Your company doesn’t own Amazon Web Services’ network. And as such, your company doesn’t have the same control and injection points that you do over your corporate data center and WAN, for example. “So you have one alternative: shift the security focus to the applications and the devices, not the network itself,” Smith said.

While network security versus endpoint security isn’t a new debate, COVID-19 has certainly highlighted the risk involved in employees’ using their home laptops and phones for work. “Today’s threats are sophisticated enough to bypass traditional defenses like anti-virus and that sort of thing,” Ramzan said. “So it becomes more critical to get that endpoint visibility to actually know what’s happening at the scene of the crime.”

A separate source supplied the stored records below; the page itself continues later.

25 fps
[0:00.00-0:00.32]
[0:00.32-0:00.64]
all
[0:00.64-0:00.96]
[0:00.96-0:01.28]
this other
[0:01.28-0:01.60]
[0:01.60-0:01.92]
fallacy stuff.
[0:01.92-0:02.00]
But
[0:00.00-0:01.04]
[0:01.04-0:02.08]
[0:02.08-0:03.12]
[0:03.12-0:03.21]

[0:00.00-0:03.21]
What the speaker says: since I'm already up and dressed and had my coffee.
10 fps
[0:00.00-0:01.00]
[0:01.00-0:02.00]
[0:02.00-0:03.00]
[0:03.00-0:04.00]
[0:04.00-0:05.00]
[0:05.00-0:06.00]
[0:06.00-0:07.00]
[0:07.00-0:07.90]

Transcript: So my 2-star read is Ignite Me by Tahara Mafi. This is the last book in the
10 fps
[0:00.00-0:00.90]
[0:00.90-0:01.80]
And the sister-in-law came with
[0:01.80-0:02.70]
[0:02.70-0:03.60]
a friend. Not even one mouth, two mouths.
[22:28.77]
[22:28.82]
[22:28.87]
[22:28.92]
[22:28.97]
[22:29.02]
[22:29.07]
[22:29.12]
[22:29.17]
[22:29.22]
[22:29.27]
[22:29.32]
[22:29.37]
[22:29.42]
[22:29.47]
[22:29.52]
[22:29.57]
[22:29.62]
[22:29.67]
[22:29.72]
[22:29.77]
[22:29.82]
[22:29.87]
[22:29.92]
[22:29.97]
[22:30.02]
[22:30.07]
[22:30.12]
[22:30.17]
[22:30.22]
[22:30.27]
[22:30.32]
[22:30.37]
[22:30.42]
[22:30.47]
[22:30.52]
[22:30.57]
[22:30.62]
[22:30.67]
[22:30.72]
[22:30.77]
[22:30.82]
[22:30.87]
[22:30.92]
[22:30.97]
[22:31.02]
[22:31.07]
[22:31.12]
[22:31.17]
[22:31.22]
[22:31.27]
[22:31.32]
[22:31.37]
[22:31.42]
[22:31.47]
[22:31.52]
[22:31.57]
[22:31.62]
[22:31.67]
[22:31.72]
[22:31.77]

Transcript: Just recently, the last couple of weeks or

This includes identity and authentication controls, which become more important in bring-your-own-device scenarios that will extend beyond the pandemic-induced lockdown. “If you look at every single breach that’s ever happened, every single intrusion, at some point there was some abuse or misuse or co-opting of an identity,” Ramzan said. “So getting identity right first and foremost is paramount in these types of situations.”

Although zero-trust security has been around for over a decade, it’s received a lot of attention lately because of the pandemic and related spike in remote workers.

This approach assigns rules and policies to workloads, virtual machines (VMs), or network connections, and then only allows necessary actions and connections in a workload or application while anything else gets blocked. It provides high levels of assurance that only the correct users and devices are accessing what they need without requiring physical access.

“Organizations are trying to figure out not just how do I get access, but how do I do so securely,” Smith said. “Zero trust is this philosophy around remote access and workload protection that gives you the convenience you desire with the security you need.”

Edgewise and other vendors including Akamai sold zero trust networking products before the pandemic. And in April, Google made available an enterprise product based on its BeyondCorp zero-trust approach that it has used internally for almost a decade. (It’s worth noting that other companies including Duo Security, now owned by Cisco, have been selling their own products based on BeyondCorp for years.)

Google’s goal in developing BeyondCorp was to enable every Google employee to work from untrusted networks without the use of a virtual private network (VPN).

“Fast forward 10 years later, inside Google we have 100,000-plus employees who, within two weeks or a few weeks, we went from our majority being internal employees to external employees with no major ramp up of any additional technology,” said Sunil Potti, VP and GM of Google Cloud.

As other enterprises face similar networking and security challenges related to a newly all-remote workforce, Potti says BeyondCorp provides a simpler and more secure alternative to traditional remote-access VPNs. These can be difficult to deploy and manage, and can be tough to scale to meet demand from an enterprise’s employees, contractors, and partners.

Akamai CTO of Security and Strategy Patrick Sullivan says the COVID-19 pandemic gives zero-trust network access more urgency.

“It certainly is an accelerant of the trend that was already happening,” Sullivan said. “Trying to remove trust from the network, and moving security controls to the edge, [the COVID-19 pandemic] isn’t causing people to think of a brand-new area. But instead of the three-year plan it might be a three-week plan.”